WORK REQUIRED:
Beneath this task are records; print exactly the stretch of them from the line with "[7:50.26-7:51.30]" through the line with "Transcript, with fillers: Today", both ends included.

INPUT RECORDS:

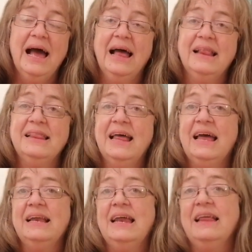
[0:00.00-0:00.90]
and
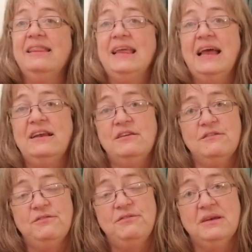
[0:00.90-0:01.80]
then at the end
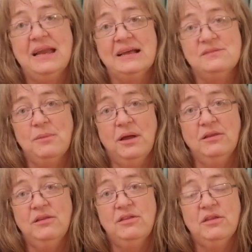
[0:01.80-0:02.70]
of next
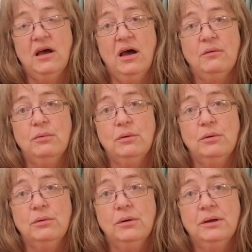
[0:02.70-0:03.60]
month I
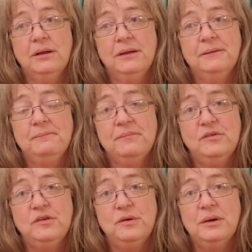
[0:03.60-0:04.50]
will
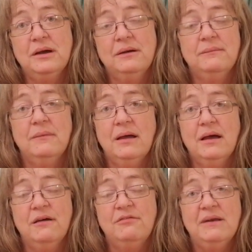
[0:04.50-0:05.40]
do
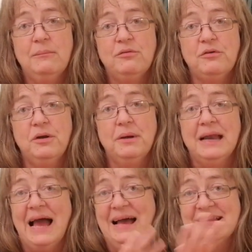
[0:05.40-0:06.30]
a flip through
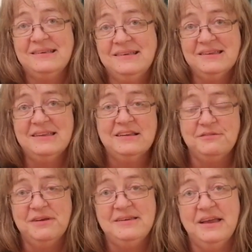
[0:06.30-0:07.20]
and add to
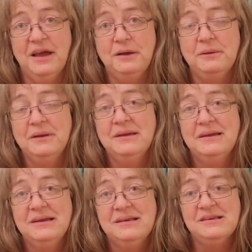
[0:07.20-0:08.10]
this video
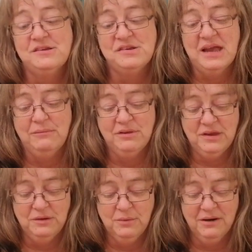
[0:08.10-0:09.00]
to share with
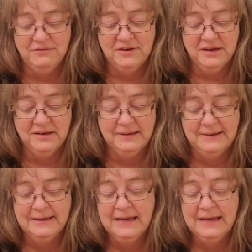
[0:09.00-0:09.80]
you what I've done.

...

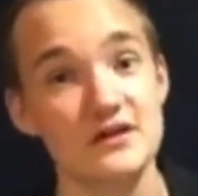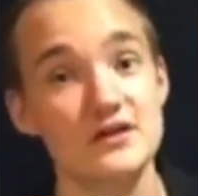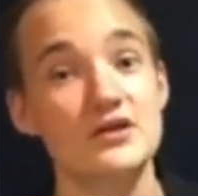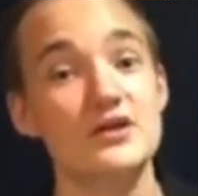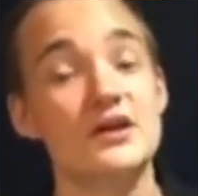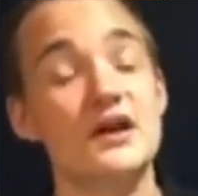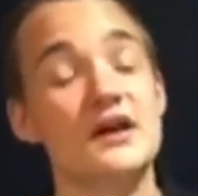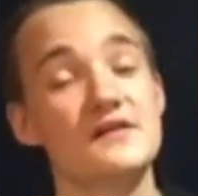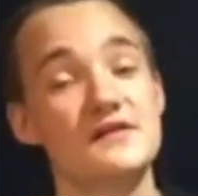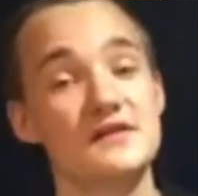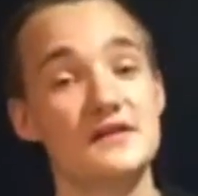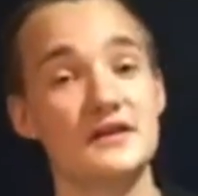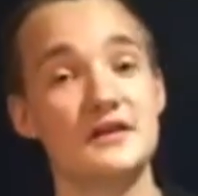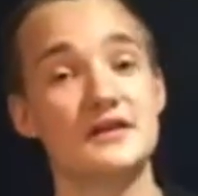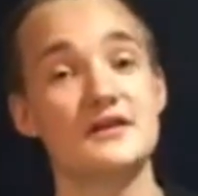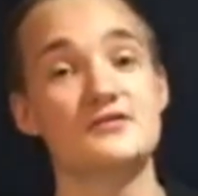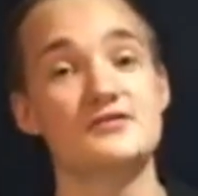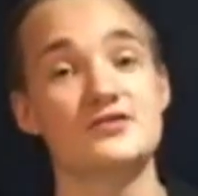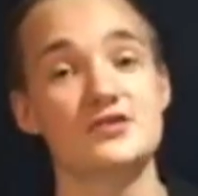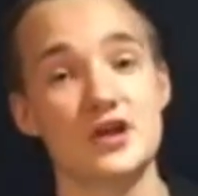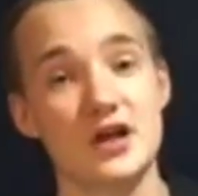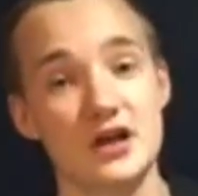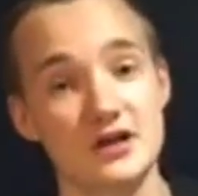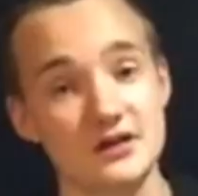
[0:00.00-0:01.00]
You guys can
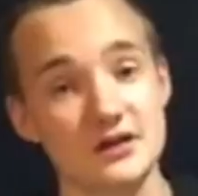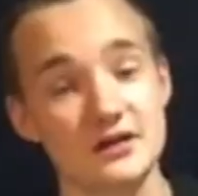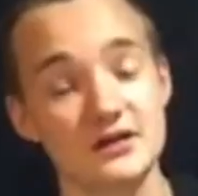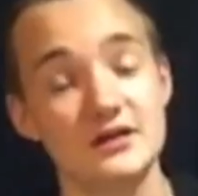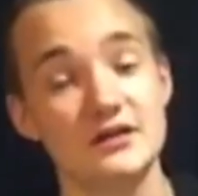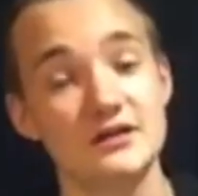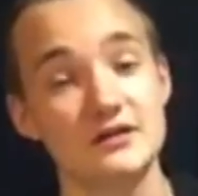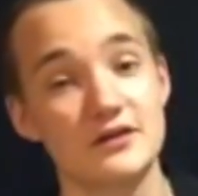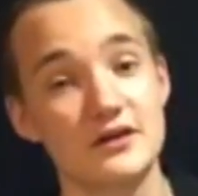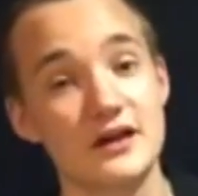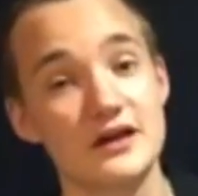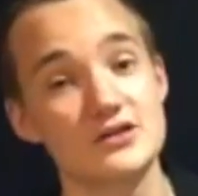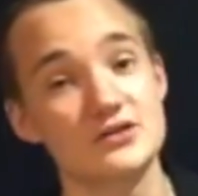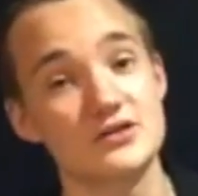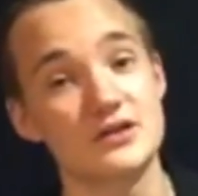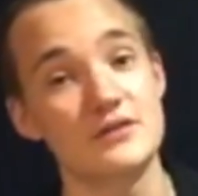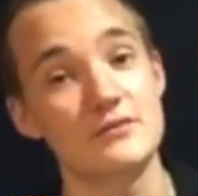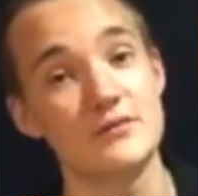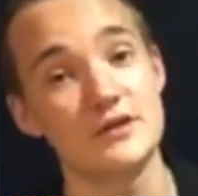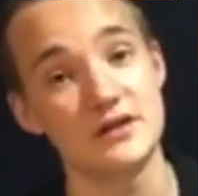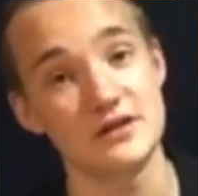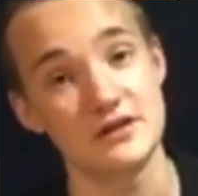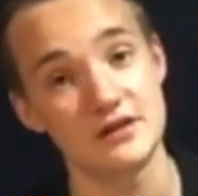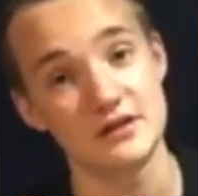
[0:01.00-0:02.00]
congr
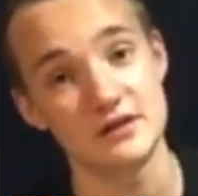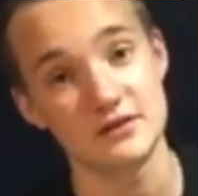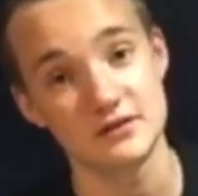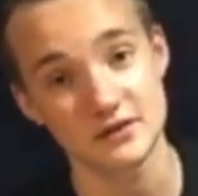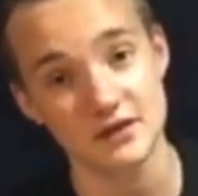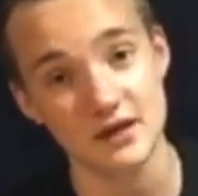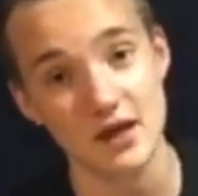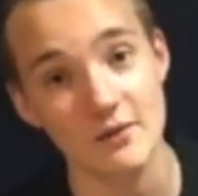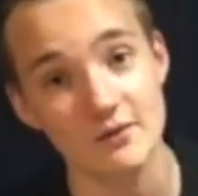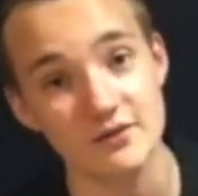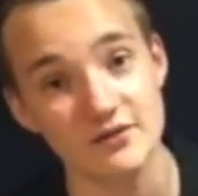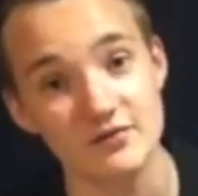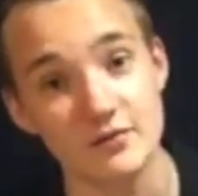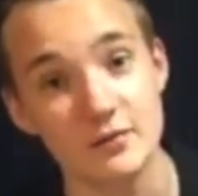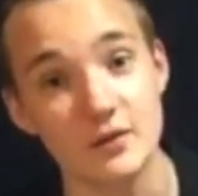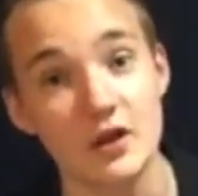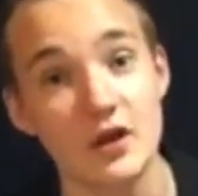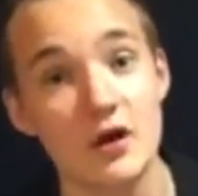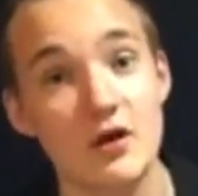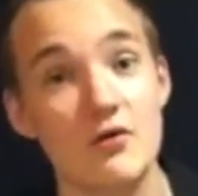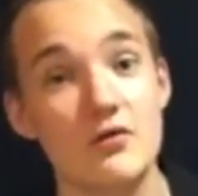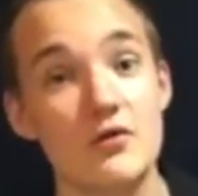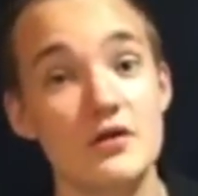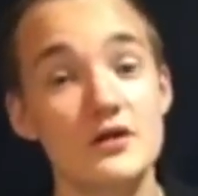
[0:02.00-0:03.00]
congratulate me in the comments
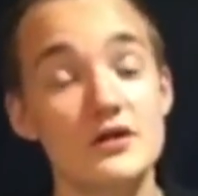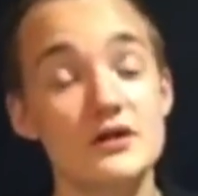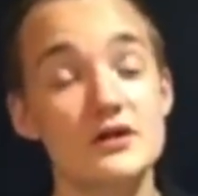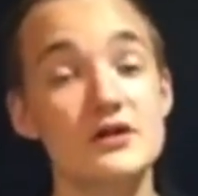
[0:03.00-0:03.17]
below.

==

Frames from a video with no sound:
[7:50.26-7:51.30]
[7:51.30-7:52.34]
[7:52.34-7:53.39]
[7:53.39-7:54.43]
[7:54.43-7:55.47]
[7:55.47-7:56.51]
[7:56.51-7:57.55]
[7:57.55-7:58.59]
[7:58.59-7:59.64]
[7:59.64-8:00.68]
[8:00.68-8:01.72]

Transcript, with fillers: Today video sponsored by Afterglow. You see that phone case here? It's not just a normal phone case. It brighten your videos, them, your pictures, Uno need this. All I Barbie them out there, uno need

TASK ANSWER:
[7:50.26-7:51.30]
[7:51.30-7:52.34]
[7:52.34-7:53.39]
[7:53.39-7:54.43]
[7:54.43-7:55.47]
[7:55.47-7:56.51]
[7:56.51-7:57.55]
[7:57.55-7:58.59]
[7:58.59-7:59.64]
[7:59.64-8:00.68]
[8:00.68-8:01.72]

Transcript, with fillers: Today video sponsored by Afterglow. You see that phone case here? It's not just a normal phone case. It brighten your videos, them, your pictures, Uno need this. All I Barbie them out there, uno need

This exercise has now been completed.